Each week “The Working Report” identifies the most interesting articles and research into leadership and high-performing organizations. Compiled by our team, “The Working Report” is free. (You can get it here.) One article that caught my eye recently was from McKinsey Consulting. McKinsey surveyed more than 180,00 people at 81 organizations around the world and found that, of many different leadership traits, four stood out as the most important to people.
Here they are:
- Solving problems effectively. This is all about how leaders make decisions. This is not a solo activity. Effective problem-solving means engaging the right people at the right time with the right framing of the problem – and then identifying potential solutions and engaging people in exploring solutions in such a way that you build support for the eventual decision. At its essence, this is change management, and it is hard to do.
- Operating with a strong results orientation. McKinsey says that leaders with strong results orientation tend to emphasize the importance of efficiency and productivity and to prioritize the highest-value work. But that’s only part of it. Effective leaders know that results are both short- and long-term in nature. They set long-term goals and communicate them repeatedly. At the same time, they engage people in a fluid process of identifying short-term actions that support the goals, continually adjusting priorities based on what’s working.
- Seeking different perspectives. According to McKinsey, this trait is all about identifying trends, encouraging employees to contribute ideas, and differentiating between important and unimportant ideas. In my experience, people who do this well keep an open mind and don’t allow themselves to be stampeded into a decision or stake out a position too early. Instead, effective leaders keep their options open, invite different points of view, and avoid confirmation bias.
- Supporting others. This is all about having the emotional intelligence to build trust with people and genuinely care about their well-being. Leaders who do this well understand the importance of appreciative feedback, of giving people opportunities to grow, and building relationships on a personal as well as professional level. The leaders who do this exceptionally well know how to make people feel safe and inspired to come to work. As McKinsey says, they allay unwarranted fears about external threats and prevent the energy of employees from dissipating into internal conflict.
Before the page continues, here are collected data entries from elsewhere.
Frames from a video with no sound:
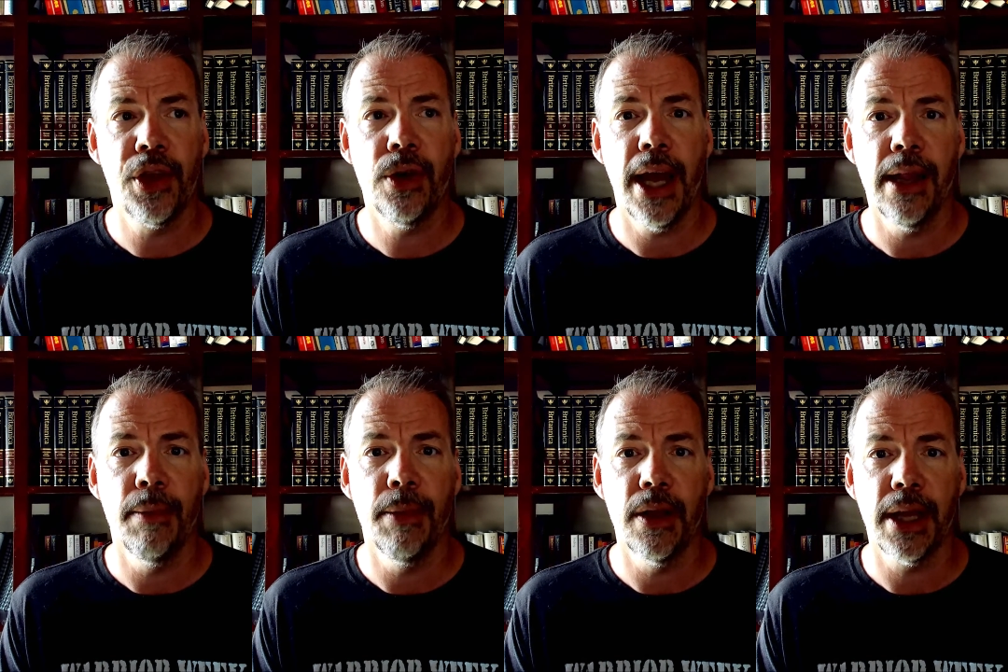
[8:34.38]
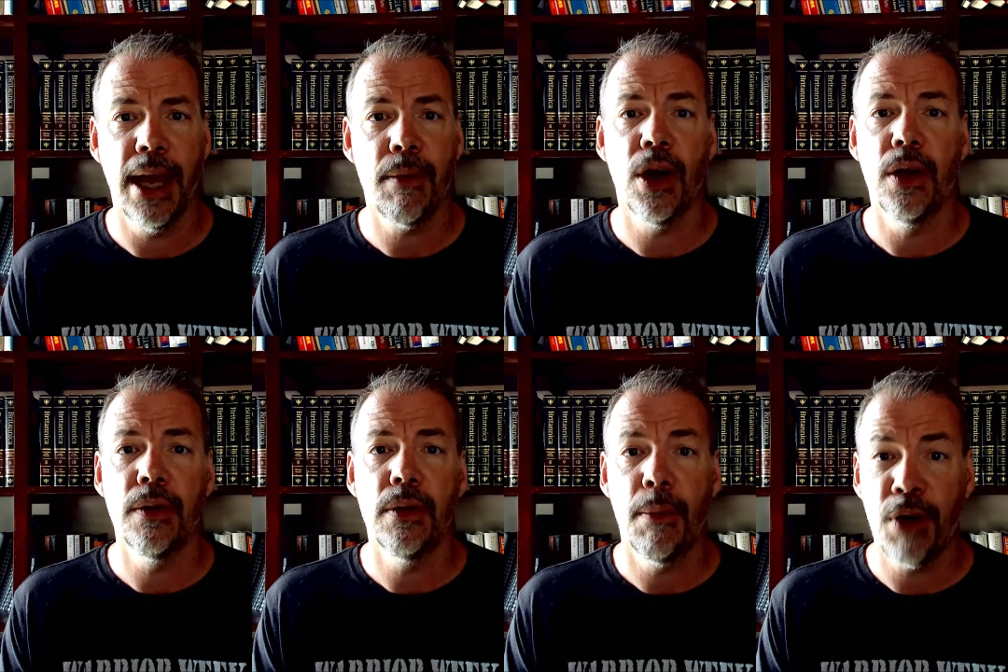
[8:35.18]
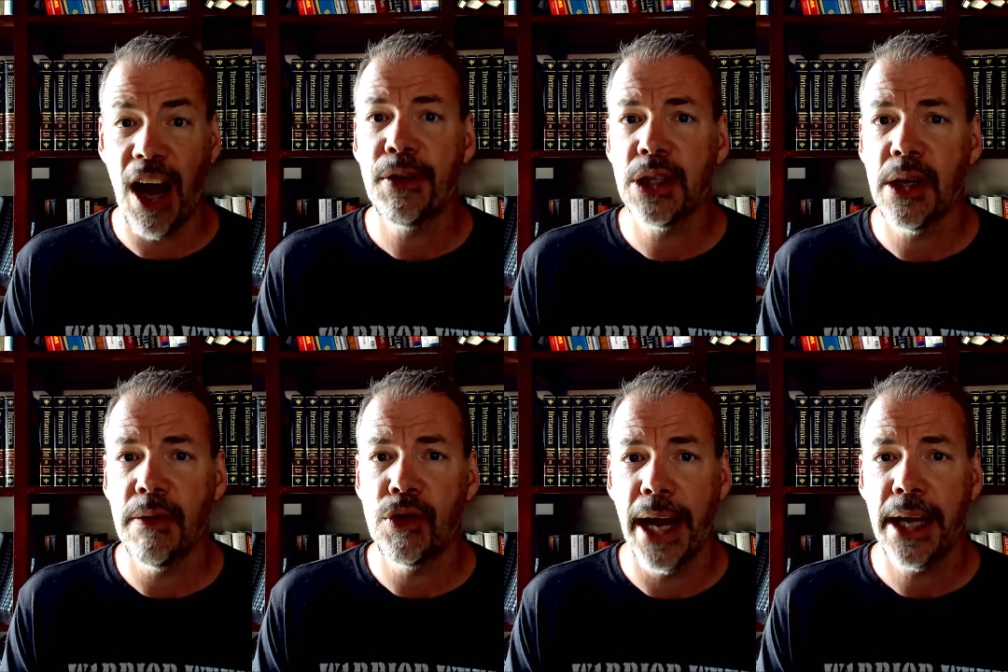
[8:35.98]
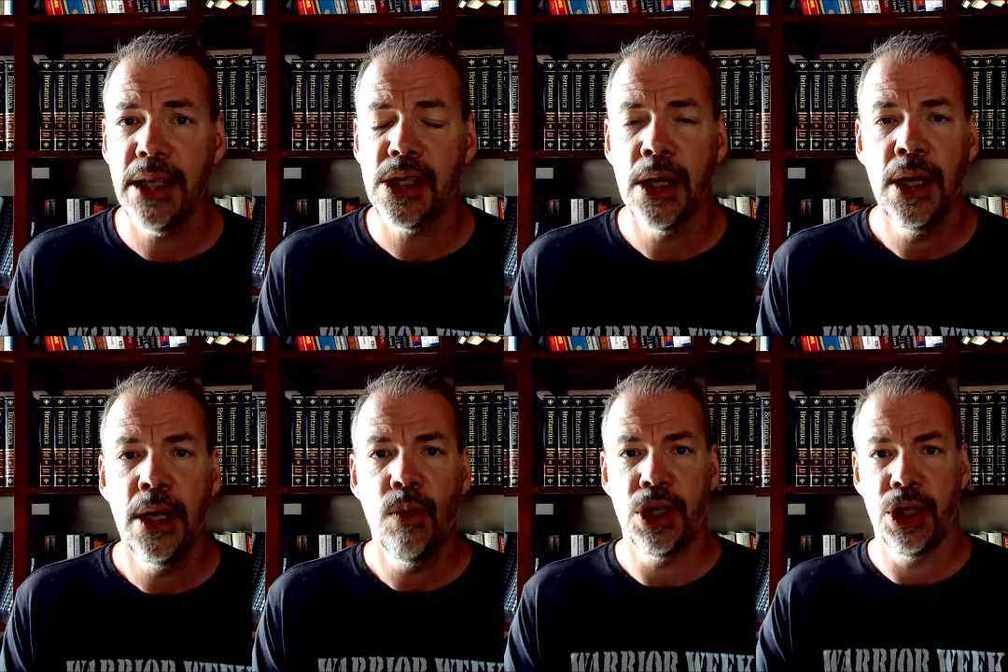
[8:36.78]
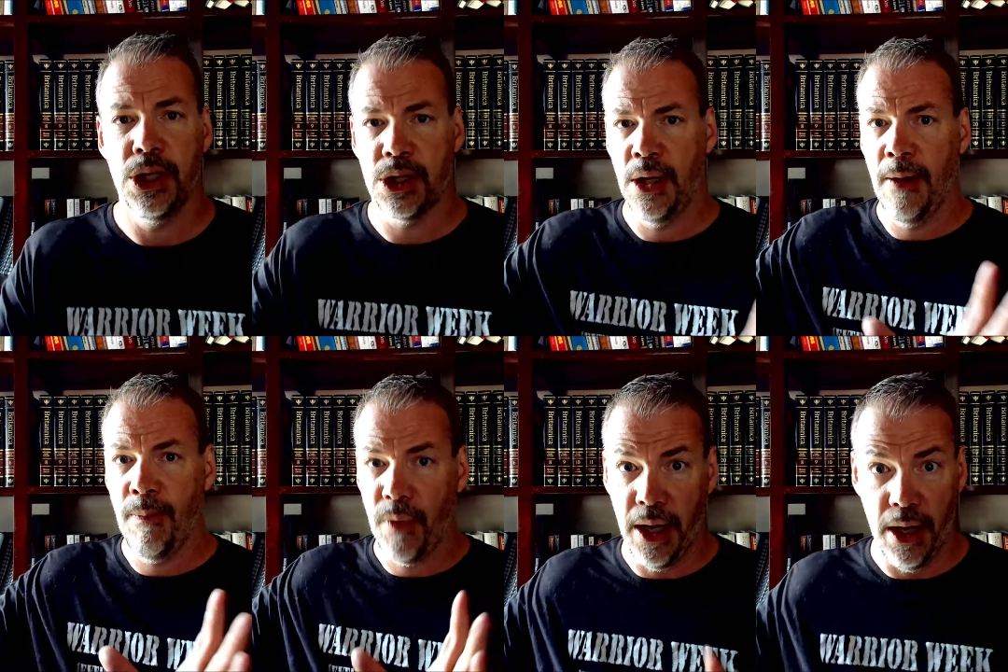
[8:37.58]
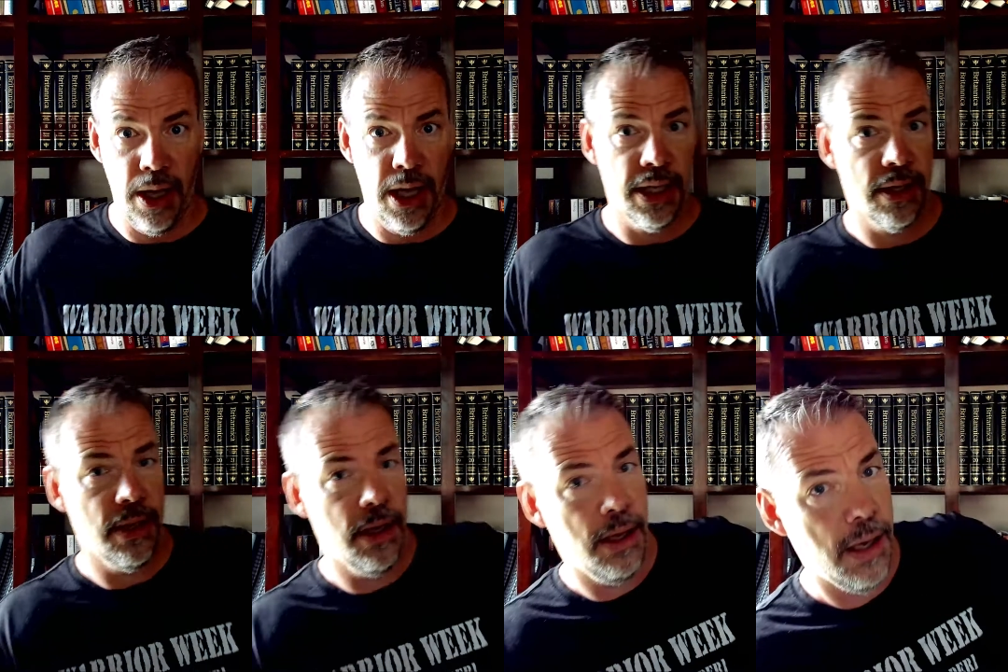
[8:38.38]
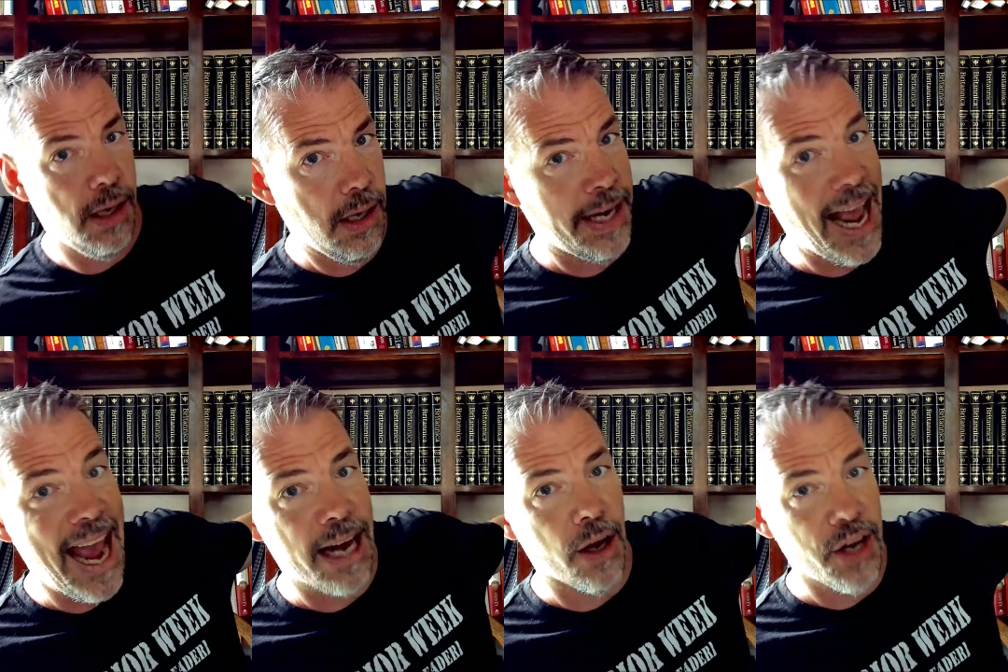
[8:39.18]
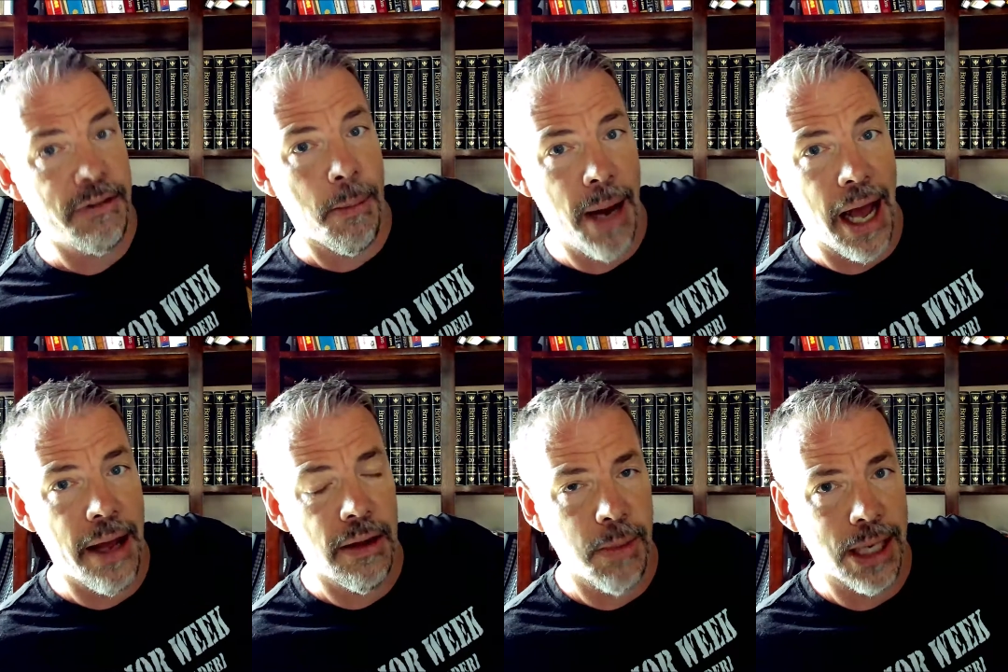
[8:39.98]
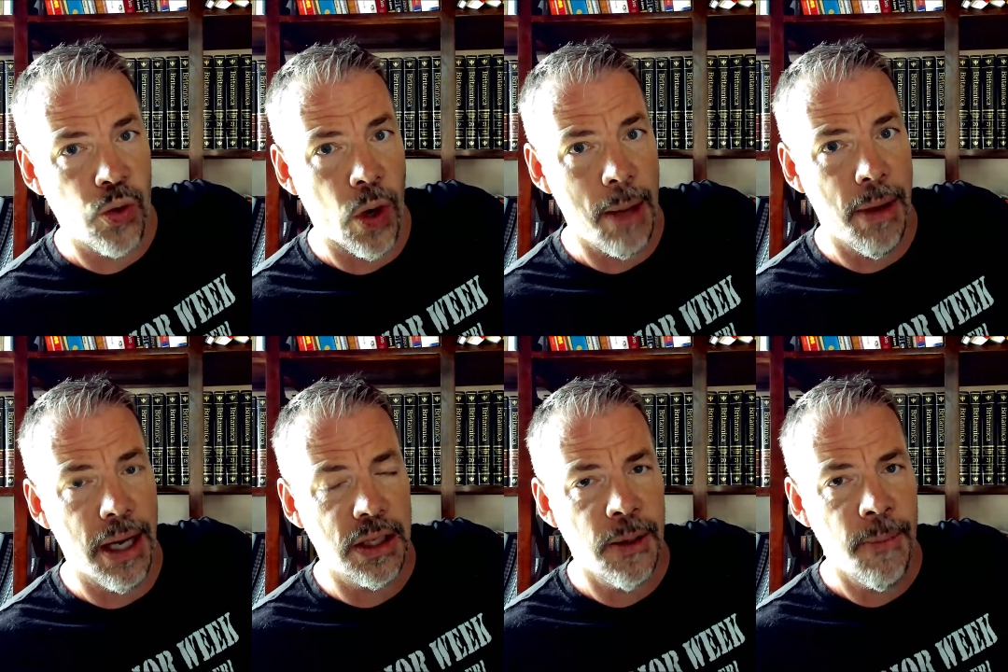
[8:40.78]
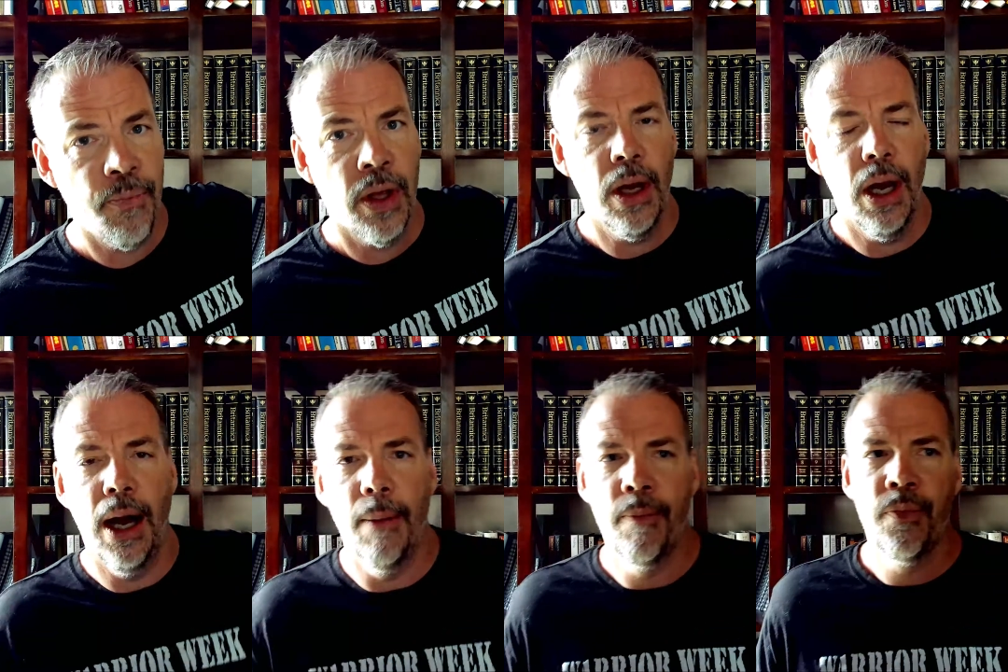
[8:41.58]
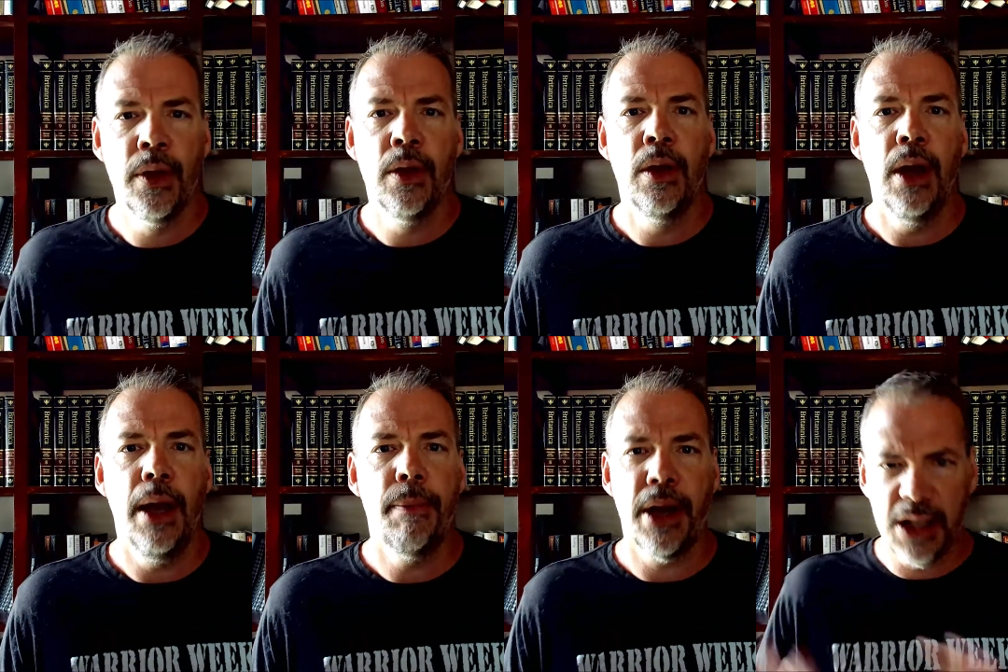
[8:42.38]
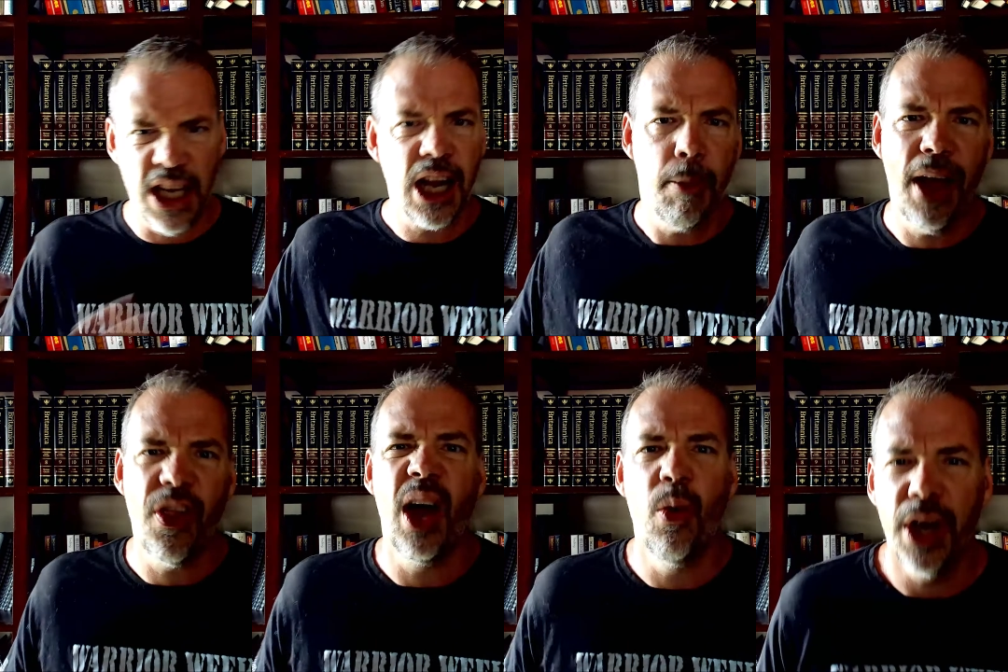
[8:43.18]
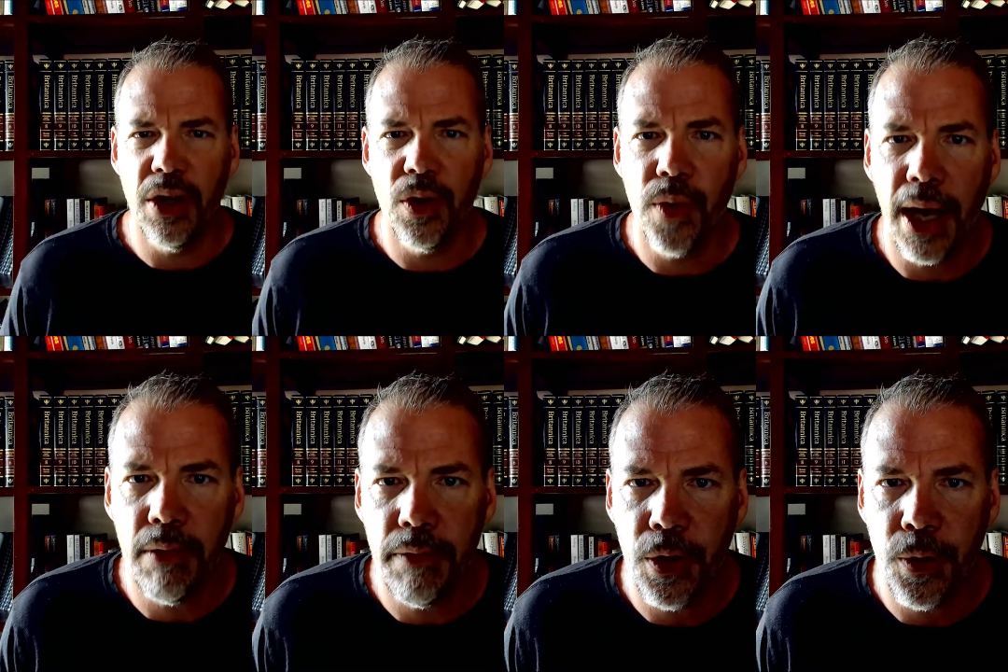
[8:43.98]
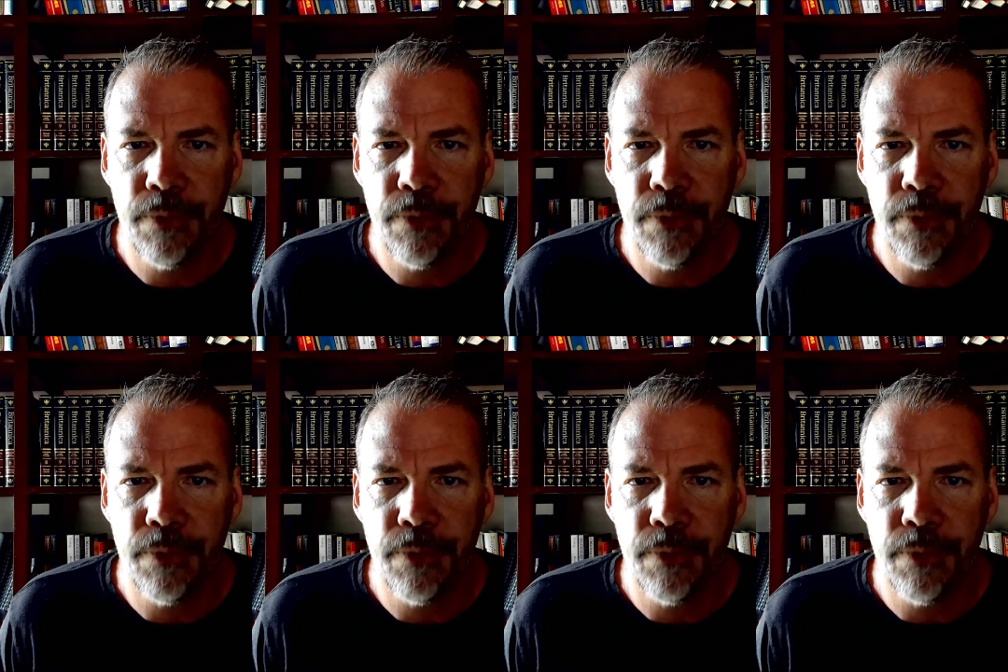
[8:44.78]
element of the game called Prophecy of Dragons, which is an add-on. You have to buy it. It's about $20. But I'll talk about that when I do that review.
A workplace is ultimately a place where people make many decisions and choices each day. As I look at these four traits, I’m struck by their pragmatic quality. They align with the type of leader who understands how decisions are made spells the difference between a workplace that is productive and happy, or one that is miserable. McKinsey’s research tells us leadership styles that focus on these four traits are key to higher productivity, higher levels of happiness, and ultimately greater success.